Aspect | Description | Benefits for carders | Risks and countermeasures |
---|---|---|---|
Speed | Testing 1000+ cards/hour | Effortless scale | Banks block based on request frequency; solution: rate limiting detection |
Anonymity | Proxy + fingerprint spoofing | Banov bypass | Device fingerprinting (Canvas, WebGL); solution: AI-based fraud detection |
Price | Bots cost $50–500 on forums | Availability | Legislation (e.g., CFAA in the US); solution: police reports |
Efficiency | Brute-force + logging | High yield (10–30% valid) | Chargebacks; solution: merchant monitoring |
Consequences and ethical aspects
- For victims: Financial losses (average losses of $200–$500 per card), loss of trust in online payments, and the need to replace cards. In 2025, psychological stress from suspicious activity notifications will increase.
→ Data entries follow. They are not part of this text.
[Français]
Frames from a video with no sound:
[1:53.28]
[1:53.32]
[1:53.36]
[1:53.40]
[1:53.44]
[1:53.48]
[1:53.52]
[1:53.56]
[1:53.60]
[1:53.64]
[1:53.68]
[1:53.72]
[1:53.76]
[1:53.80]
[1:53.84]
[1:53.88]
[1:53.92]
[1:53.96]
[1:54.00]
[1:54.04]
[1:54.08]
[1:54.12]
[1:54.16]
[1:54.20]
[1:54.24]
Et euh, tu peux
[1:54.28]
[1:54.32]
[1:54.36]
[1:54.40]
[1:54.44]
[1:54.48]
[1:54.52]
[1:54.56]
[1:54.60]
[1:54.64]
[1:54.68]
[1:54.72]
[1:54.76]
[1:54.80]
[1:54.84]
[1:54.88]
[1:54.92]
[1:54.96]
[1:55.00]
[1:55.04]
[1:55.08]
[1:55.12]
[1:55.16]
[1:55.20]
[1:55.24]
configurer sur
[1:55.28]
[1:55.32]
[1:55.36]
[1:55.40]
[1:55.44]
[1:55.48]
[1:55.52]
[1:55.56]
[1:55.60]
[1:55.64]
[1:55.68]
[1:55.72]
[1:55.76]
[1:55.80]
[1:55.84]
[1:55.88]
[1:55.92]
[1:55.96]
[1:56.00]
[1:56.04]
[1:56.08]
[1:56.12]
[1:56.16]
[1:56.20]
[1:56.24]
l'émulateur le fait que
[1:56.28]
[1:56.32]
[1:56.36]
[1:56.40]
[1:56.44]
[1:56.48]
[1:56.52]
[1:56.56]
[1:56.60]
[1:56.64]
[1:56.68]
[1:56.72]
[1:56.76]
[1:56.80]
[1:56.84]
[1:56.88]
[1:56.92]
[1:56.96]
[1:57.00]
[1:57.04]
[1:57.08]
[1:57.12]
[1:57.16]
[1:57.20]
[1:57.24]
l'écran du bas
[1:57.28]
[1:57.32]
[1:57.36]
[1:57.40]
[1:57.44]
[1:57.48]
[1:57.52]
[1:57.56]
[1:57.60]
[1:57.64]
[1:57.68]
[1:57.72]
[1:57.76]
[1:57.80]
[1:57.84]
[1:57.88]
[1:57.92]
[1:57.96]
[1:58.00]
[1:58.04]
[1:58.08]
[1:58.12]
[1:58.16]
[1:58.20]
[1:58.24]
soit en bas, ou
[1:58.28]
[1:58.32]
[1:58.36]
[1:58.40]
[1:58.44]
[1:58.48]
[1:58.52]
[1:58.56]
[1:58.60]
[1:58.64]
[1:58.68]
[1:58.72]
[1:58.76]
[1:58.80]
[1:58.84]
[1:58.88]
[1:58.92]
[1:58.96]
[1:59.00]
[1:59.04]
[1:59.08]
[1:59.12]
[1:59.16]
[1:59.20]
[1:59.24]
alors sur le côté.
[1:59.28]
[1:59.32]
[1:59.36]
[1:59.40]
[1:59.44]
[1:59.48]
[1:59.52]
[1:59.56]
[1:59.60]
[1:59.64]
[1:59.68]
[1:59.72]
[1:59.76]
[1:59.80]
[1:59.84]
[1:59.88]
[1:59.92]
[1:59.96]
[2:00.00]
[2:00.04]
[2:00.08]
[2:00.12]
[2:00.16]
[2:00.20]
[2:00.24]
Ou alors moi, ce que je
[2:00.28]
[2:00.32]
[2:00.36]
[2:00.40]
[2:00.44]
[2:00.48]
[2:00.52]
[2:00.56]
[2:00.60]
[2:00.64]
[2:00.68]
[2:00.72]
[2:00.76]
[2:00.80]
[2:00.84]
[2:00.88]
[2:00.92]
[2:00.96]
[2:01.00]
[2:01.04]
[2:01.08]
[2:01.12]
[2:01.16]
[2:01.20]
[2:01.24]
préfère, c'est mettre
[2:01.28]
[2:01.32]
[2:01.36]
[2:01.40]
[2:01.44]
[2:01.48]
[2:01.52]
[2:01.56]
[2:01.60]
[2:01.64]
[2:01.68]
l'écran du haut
- For businesses: Chargeback losses amount to 1.5% of revenue. Websites lose reputation, and insurance premiums rise. According to the Nilson Report, global losses from carding will exceed $40 billion by 2025.
- Social consequences: Carding finances other crimes (drugs, hacking). In developing countries (Russia, Nigeria), it's a "job" for young people, but it leads to arrests (for example, FBI operations like "Cardplanet" in 2024).
- Legal: In most countries (including Russia and the US), carding is a felony, with sentences of 5–20 years. Interpol coordinates arrests.
How to Protect Yourself: Educational Recommendations
Understanding the mechanism helps with prevention. For individuals:- Use virtual cards (one-time) from banks like Apple Pay.
- Enable 2FA and transaction notifications.
- Monitor your credit history (services like Credit Karma).
- Avoid suspicious websites; check HTTPS and reviews.
For business:
- Implement tokenization (replacing card data with tokens).
- Use AI fraud detection (from companies like Riskified).
- Monitor patterns: a high number of declines is a sign of a bot.
- Cooperate with PCI DSS for compliance.
In conclusion, automation with bots makes carding effective, but also vulnerable to countermeasures. Education is key to risk mitigation: knowledge helps developers and users build more secure systems. If you have specific security questions, please ask!